Start With What You Want It To Do

Shannon Lowder

15 Mar 2014 — 3 min read

Every data project I have ever been on started with someone telling me what they needed the system to do. Not how — what. "We need to load customer orders from the source system into the warehouse by 6 a.m. every day." "We need to flag records that failed validation so the ops team can review them." "We need to be able to reprocess any day's data if the source sends a correction."

That is the outcome. The system that delivers it does not exist yet. Your job is to decompose it into pieces small enough to build.

This is the reverse of the last two posts. We built up from small reliable units. Now we are going to start from the top and work down — the same instinct behind breaking an epic into user stories into tasks, applied directly to a data pipeline project.

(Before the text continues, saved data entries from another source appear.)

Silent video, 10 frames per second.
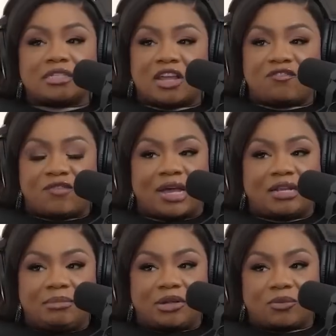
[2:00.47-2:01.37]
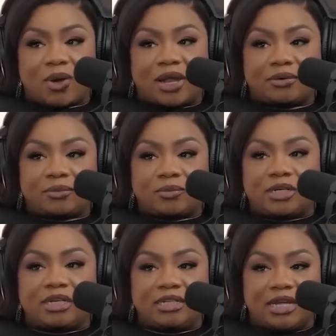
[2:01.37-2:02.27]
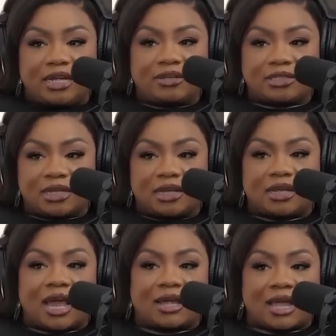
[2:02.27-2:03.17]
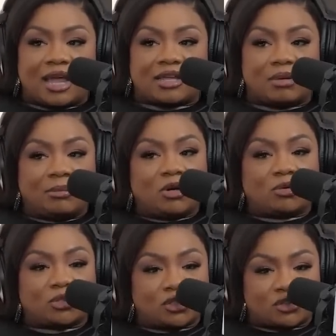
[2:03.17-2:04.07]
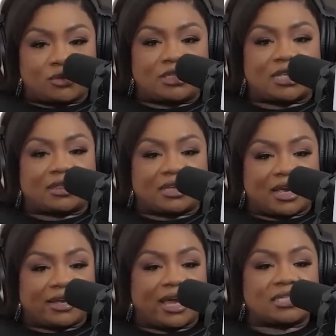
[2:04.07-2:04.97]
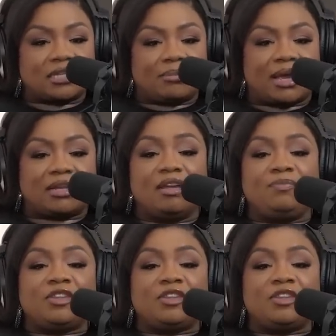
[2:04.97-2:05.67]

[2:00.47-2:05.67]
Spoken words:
and I finally met a writer when Lee Daniels said, I'm going to go to the streets. I think I got somebody.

Start With the Outcome Statement

Write it down in plain language. One sentence. No implementation detail.

Load validated customer orders from SourceSystem into Warehouse.Orders daily by 6 a.m., with the ability to reprocess any prior date on demand.

That sentence is your epic. Everything else is decomposition.

Break It Into Stories

Stories answer: what does the system need to be able to do? Not how it does it — what it does.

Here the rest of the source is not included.